Task statement => Every record has to be written out exactly, with no line missing.

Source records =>
_ _ _

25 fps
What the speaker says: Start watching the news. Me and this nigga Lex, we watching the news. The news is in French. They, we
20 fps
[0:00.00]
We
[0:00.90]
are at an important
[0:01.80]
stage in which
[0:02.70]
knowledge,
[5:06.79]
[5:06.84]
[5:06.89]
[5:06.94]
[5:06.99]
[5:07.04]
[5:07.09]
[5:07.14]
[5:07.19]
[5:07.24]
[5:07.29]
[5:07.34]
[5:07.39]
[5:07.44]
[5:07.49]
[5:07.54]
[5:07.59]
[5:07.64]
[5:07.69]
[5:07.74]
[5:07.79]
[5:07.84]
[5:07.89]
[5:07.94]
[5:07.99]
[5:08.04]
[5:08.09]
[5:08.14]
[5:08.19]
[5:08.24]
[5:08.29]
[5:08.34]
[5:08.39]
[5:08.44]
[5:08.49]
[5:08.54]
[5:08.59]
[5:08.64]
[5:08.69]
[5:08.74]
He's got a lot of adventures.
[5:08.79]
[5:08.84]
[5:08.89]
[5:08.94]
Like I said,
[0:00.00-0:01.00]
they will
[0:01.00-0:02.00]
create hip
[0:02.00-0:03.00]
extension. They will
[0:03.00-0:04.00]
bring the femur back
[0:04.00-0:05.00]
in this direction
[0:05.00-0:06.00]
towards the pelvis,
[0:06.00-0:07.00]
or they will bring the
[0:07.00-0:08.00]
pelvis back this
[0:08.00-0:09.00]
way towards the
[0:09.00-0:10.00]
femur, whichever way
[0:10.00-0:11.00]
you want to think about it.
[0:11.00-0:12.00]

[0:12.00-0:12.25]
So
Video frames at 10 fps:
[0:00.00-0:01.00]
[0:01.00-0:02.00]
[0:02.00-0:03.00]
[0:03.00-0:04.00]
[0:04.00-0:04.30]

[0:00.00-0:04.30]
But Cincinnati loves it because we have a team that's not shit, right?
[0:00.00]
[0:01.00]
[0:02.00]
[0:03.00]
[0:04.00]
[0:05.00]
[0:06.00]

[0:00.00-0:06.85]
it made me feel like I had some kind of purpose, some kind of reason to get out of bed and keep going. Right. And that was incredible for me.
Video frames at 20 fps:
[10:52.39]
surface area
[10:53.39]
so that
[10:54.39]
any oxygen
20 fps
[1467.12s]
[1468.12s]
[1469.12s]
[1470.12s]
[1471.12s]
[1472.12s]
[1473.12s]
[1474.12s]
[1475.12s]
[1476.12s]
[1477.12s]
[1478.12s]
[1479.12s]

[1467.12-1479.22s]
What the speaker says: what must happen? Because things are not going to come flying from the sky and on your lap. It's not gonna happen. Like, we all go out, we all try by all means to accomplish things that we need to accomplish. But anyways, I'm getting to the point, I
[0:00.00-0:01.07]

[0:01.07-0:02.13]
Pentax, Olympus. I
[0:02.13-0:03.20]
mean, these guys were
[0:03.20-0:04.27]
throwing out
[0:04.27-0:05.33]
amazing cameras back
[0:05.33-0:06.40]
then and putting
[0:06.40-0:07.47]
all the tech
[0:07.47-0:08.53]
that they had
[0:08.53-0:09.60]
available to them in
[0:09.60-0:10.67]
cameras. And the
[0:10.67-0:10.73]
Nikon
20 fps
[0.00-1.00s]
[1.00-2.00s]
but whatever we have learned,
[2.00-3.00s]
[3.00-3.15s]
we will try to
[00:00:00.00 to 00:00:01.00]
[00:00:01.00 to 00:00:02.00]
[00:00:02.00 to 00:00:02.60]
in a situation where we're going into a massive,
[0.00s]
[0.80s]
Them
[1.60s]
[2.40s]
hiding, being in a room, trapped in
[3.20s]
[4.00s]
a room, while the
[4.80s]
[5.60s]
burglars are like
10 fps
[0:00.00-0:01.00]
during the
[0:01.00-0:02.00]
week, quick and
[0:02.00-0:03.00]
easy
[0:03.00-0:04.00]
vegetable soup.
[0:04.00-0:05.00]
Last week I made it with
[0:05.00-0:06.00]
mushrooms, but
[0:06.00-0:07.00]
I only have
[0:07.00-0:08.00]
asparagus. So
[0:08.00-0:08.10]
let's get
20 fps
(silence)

_ _ _

Output for this task =>
25 fps
What the speaker says: Start watching the news. Me and this nigga Lex, we watching the news. The news is in French. They, we
20 fps
[0:00.00]
We
[0:00.90]
are at an important
[0:01.80]
stage in which
[0:02.70]
knowledge,
[5:06.79]
[5:06.84]
[5:06.89]
[5:06.94]
[5:06.99]
[5:07.04]
[5:07.09]
[5:07.14]
[5:07.19]
[5:07.24]
[5:07.29]
[5:07.34]
[5:07.39]
[5:07.44]
[5:07.49]
[5:07.54]
[5:07.59]
[5:07.64]
[5:07.69]
[5:07.74]
[5:07.79]
[5:07.84]
[5:07.89]
[5:07.94]
[5:07.99]
[5:08.04]
[5:08.09]
[5:08.14]
[5:08.19]
[5:08.24]
[5:08.29]
[5:08.34]
[5:08.39]
[5:08.44]
[5:08.49]
[5:08.54]
[5:08.59]
[5:08.64]
[5:08.69]
[5:08.74]
He's got a lot of adventures.
[5:08.79]
[5:08.84]
[5:08.89]
[5:08.94]
Like I said,
[0:00.00-0:01.00]
they will
[0:01.00-0:02.00]
create hip
[0:02.00-0:03.00]
extension. They will
[0:03.00-0:04.00]
bring the femur back
[0:04.00-0:05.00]
in this direction
[0:05.00-0:06.00]
towards the pelvis,
[0:06.00-0:07.00]
or they will bring the
[0:07.00-0:08.00]
pelvis back this
[0:08.00-0:09.00]
way towards the
[0:09.00-0:10.00]
femur, whichever way
[0:10.00-0:11.00]
you want to think about it.
[0:11.00-0:12.00]

[0:12.00-0:12.25]
So
Video frames at 10 fps:
[0:00.00-0:01.00]
[0:01.00-0:02.00]
[0:02.00-0:03.00]
[0:03.00-0:04.00]
[0:04.00-0:04.30]

[0:00.00-0:04.30]
But Cincinnati loves it because we have a team that's not shit, right?
[0:00.00]
[0:01.00]
[0:02.00]
[0:03.00]
[0:04.00]
[0:05.00]
[0:06.00]

[0:00.00-0:06.85]
it made me feel like I had some kind of purpose, some kind of reason to get out of bed and keep going. Right. And that was incredible for me.
Video frames at 20 fps:
[10:52.39]
surface area
[10:53.39]
so that
[10:54.39]
any oxygen
20 fps
[1467.12s]
[1468.12s]
[1469.12s]
[1470.12s]
[1471.12s]
[1472.12s]
[1473.12s]
[1474.12s]
[1475.12s]
[1476.12s]
[1477.12s]
[1478.12s]
[1479.12s]

[1467.12-1479.22s]
What the speaker says: what must happen? Because things are not going to come flying from the sky and on your lap. It's not gonna happen. Like, we all go out, we all try by all means to accomplish things that we need to accomplish. But anyways, I'm getting to the point, I
[0:00.00-0:01.07]

[0:01.07-0:02.13]
Pentax, Olympus. I
[0:02.13-0:03.20]
mean, these guys were
[0:03.20-0:04.27]
throwing out
[0:04.27-0:05.33]
amazing cameras back
[0:05.33-0:06.40]
then and putting
[0:06.40-0:07.47]
all the tech
[0:07.47-0:08.53]
that they had
[0:08.53-0:09.60]
available to them in
[0:09.60-0:10.67]
cameras. And the
[0:10.67-0:10.73]
Nikon
20 fps
[0.00-1.00s]
[1.00-2.00s]
but whatever we have learned,
[2.00-3.00s]
[3.00-3.15s]
we will try to
[00:00:00.00 to 00:00:01.00]
[00:00:01.00 to 00:00:02.00]
[00:00:02.00 to 00:00:02.60]
in a situation where we're going into a massive,
[0.00s]
[0.80s]
Them
[1.60s]
[2.40s]
hiding, being in a room, trapped in
[3.20s]
[4.00s]
a room, while the
[4.80s]
[5.60s]
burglars are like
10 fps
[0:00.00-0:01.00]
during the
[0:01.00-0:02.00]
week, quick and
[0:02.00-0:03.00]
easy
[0:03.00-0:04.00]
vegetable soup.
[0:04.00-0:05.00]
Last week I made it with
[0:05.00-0:06.00]
mushrooms, but
[0:06.00-0:07.00]
I only have
[0:07.00-0:08.00]
asparagus. So
[0:08.00-0:08.10]
let's get
20 fps
(silence)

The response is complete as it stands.